17. method according to claim 1, the Aripiprazole in the wherein said aripiprazole suspension has the mean diameter of 1 to 10 μ m.

18. method according to claim 1, the Aripiprazole in the wherein said aripiprazole suspension has the mean diameter of 1 to 5 μ m.

19. method according to claim 1, the Aripiprazole in the wherein said aripiprazole suspension has the mean diameter of 2 to 4 μ m.

20. method according to claim 1, the Aripiprazole in the wherein said aripiprazole suspension has the mean diameter of 2 to 3 μ m.

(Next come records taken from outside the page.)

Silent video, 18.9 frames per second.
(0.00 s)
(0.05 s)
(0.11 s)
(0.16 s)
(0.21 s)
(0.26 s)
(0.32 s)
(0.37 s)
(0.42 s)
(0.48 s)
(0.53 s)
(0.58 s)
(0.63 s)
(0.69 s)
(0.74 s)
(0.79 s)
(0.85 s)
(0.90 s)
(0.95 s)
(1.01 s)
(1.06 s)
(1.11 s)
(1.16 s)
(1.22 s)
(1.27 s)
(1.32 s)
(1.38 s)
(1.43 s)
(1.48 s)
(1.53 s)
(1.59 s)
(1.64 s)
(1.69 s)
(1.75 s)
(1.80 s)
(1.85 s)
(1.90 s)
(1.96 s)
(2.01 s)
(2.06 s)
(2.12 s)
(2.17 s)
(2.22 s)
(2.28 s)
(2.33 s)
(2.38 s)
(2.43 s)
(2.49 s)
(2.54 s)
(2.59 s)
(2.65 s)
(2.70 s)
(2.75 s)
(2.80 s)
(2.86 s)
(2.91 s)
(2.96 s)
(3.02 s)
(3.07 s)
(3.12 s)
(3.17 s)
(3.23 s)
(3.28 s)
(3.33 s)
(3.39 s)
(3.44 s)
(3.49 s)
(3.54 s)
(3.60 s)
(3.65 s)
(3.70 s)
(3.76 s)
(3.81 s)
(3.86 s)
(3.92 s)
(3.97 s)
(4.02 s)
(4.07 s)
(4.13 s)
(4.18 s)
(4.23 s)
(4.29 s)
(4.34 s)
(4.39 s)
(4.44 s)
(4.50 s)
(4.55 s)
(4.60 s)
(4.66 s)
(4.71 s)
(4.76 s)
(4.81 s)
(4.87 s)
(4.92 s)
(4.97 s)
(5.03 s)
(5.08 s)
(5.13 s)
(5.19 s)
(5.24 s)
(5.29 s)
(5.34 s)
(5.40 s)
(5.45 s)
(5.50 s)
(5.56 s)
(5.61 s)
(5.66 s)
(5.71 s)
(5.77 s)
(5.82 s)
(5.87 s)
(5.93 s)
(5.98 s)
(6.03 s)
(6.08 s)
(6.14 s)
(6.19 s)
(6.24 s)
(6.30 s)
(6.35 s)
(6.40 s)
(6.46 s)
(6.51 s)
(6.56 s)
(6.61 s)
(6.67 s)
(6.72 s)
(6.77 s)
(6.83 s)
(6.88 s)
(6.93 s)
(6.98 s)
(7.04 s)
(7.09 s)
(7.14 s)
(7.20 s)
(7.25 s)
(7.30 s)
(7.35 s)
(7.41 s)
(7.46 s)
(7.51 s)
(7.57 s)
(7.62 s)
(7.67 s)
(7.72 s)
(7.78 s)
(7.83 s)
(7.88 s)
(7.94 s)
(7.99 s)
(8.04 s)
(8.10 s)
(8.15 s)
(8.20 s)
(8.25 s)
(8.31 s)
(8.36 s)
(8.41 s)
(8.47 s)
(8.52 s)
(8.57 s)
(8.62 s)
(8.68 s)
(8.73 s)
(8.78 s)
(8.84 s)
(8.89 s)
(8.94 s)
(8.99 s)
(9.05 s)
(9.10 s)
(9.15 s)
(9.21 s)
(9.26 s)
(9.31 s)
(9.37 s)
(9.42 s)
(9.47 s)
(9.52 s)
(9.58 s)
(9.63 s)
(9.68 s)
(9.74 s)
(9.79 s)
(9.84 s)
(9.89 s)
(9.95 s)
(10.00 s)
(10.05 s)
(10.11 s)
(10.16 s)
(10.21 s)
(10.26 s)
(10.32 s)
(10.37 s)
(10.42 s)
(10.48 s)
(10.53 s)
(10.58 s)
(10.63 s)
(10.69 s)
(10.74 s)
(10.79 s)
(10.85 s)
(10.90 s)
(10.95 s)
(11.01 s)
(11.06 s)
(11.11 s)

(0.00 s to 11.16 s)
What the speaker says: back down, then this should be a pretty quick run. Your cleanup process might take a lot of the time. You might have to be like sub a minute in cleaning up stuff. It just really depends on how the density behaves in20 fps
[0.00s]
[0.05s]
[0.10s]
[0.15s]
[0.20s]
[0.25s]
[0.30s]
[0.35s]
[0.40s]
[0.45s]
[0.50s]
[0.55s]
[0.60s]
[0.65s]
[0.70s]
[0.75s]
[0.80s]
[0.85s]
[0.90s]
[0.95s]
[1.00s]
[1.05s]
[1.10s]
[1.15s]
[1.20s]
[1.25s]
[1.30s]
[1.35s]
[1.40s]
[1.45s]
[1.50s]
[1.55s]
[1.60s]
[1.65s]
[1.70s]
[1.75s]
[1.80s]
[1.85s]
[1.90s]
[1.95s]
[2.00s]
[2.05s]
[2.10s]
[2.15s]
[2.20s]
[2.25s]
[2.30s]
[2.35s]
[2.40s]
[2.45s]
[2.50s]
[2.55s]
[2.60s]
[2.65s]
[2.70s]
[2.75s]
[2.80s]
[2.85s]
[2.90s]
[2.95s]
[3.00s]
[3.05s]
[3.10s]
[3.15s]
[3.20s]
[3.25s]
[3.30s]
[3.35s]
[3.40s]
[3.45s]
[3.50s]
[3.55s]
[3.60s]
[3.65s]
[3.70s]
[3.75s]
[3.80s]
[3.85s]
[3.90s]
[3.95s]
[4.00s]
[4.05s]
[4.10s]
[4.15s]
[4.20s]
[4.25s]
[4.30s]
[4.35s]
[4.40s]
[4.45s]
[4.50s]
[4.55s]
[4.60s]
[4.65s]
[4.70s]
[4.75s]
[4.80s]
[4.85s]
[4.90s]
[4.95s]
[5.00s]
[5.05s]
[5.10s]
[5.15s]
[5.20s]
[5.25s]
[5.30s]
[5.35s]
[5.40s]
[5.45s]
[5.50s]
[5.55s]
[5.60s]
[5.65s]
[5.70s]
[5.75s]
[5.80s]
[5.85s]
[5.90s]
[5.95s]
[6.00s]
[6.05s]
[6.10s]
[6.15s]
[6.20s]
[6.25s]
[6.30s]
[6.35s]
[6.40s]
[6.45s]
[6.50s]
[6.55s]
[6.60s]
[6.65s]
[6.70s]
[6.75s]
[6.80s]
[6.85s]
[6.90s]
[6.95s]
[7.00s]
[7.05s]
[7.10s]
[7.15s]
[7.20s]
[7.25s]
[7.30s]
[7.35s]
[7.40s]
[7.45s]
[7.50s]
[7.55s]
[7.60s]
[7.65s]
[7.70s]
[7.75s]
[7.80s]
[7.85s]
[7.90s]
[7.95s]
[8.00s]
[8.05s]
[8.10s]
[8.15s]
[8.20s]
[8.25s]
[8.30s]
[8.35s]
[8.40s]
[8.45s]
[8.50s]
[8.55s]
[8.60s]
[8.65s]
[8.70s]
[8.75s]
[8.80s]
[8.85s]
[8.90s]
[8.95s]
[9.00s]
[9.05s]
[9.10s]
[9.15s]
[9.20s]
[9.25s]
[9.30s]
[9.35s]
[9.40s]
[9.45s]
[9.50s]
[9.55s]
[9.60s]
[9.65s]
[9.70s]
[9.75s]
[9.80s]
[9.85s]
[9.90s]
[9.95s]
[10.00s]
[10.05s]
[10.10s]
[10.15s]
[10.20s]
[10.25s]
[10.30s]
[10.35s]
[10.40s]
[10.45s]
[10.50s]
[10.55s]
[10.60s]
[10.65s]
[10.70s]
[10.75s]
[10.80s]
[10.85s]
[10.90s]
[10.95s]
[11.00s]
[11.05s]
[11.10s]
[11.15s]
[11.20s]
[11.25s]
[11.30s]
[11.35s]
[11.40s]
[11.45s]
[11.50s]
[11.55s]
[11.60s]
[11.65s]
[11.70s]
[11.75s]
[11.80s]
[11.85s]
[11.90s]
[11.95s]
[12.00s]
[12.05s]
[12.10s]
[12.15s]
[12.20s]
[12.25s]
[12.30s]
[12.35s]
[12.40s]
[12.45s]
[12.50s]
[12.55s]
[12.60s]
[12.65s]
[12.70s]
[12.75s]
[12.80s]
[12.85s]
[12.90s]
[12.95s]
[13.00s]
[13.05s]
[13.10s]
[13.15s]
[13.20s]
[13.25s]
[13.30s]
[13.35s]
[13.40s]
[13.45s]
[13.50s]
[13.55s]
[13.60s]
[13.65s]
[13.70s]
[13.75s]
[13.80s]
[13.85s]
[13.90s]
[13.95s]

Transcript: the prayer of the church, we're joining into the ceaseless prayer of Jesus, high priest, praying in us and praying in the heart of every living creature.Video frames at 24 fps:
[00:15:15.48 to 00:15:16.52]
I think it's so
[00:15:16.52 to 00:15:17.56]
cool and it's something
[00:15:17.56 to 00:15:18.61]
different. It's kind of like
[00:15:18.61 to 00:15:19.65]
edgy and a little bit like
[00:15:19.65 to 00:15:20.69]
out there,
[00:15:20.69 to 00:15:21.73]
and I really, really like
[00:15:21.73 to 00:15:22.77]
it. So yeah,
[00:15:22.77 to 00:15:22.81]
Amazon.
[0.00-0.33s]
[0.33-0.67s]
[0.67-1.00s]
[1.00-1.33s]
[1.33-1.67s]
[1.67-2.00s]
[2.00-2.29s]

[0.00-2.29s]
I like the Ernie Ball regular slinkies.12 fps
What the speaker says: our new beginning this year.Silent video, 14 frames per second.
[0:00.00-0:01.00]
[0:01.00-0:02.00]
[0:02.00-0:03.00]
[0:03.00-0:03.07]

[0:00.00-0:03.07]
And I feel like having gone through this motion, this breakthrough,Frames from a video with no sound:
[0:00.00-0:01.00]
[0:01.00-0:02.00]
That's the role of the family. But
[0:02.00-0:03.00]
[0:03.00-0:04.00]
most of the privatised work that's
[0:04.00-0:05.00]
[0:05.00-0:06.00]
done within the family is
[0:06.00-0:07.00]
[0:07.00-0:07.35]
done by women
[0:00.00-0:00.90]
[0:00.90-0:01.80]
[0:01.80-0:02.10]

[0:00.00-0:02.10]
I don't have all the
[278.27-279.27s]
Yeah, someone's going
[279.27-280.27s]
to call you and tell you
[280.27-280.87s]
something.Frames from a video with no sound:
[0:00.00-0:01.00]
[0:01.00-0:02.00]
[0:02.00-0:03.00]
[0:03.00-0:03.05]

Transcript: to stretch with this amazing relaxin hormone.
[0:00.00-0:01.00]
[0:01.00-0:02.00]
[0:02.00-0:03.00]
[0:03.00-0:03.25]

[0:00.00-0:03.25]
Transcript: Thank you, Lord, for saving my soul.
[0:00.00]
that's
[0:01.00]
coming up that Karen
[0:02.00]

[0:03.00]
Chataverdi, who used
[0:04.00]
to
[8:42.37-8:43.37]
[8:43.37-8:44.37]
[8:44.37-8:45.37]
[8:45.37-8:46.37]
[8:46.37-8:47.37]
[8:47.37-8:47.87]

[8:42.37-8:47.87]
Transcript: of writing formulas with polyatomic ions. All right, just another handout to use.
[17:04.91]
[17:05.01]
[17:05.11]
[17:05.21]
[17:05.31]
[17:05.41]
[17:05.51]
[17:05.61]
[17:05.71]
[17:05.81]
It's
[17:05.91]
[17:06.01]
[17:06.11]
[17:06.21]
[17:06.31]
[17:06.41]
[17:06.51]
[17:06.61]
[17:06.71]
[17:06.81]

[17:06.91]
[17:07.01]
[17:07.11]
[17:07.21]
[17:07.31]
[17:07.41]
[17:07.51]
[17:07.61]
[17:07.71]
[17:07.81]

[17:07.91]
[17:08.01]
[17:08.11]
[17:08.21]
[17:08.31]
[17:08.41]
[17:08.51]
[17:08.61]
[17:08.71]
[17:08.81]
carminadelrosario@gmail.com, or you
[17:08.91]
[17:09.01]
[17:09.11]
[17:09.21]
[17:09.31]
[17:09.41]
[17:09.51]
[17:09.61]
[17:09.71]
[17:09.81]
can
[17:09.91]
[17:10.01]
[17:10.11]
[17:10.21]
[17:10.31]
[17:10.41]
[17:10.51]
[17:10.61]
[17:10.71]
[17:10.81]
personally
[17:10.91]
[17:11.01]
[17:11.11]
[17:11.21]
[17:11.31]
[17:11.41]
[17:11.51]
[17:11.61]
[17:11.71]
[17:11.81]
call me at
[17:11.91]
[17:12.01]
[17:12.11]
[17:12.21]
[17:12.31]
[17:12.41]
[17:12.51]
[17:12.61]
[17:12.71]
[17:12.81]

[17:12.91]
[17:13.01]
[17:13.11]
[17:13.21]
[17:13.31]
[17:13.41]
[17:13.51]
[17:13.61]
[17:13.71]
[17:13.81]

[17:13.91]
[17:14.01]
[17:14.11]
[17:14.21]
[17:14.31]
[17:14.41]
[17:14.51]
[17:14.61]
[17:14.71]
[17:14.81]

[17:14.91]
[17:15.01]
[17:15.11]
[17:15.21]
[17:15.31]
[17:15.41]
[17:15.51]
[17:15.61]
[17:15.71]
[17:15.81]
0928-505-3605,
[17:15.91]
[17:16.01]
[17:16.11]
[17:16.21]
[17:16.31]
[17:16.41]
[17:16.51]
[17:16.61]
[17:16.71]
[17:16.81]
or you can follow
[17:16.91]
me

21. method according to claim 1 may further comprise the steps:

(I) Aripiprazole aseptic in bulk that will have the mean diameter of 200 μ m to 400 μ m mixes with sterile carrier to form the sterile primary suspension;

(II) use high shear pulverizer or make described sterile primary suspension stand to pulverize for the first time the dispersion machine that shearing force puts on material to be processed, to form aseptic secondary suspension; And

(III) use high pressure homogenisers to make described aseptic secondary suspension stand to pulverize for the second time, to form aseptic final suspension;

Aripiprazole in the wherein said aseptic final suspension has the mean diameter of 1 to 10 μ m.

22. method according to claim 1, wherein said Aripiprazole in bulk are the form that is selected from monohydrate and acid anhydride crystal B.

23. method according to claim 1 further comprises the step of filtering described final suspension with the filter of nominal filter fineness with 10 to 225 μ m.

24. a method of making the lyophilized formulations of Aripiprazole monohydrate A said method comprising the steps of: method manufacturing according to claim 1 and the suspension that contains Aripiprazole monohydrate A are cooled to-20 to-55 ℃ with freezing described suspension; And carrying out drying below 0 ℃ subsequently.

25. a manufacturing contains the method for lyophilized formulations of the Aripiprazole of anhydrous form, said method comprising the steps of:

(1) aripiprazole suspension is cooled to-20 to-55 ℃ with freezing described suspension, described aripiprazole suspension is to use the Aripiprazole in bulk of monohydrate or anhydrous crystalline form, makes by method according to claim 1;

(2) carrying out preliminarily dried below 0 ℃; And

(3) carrying out the drying second time more than 0 ℃.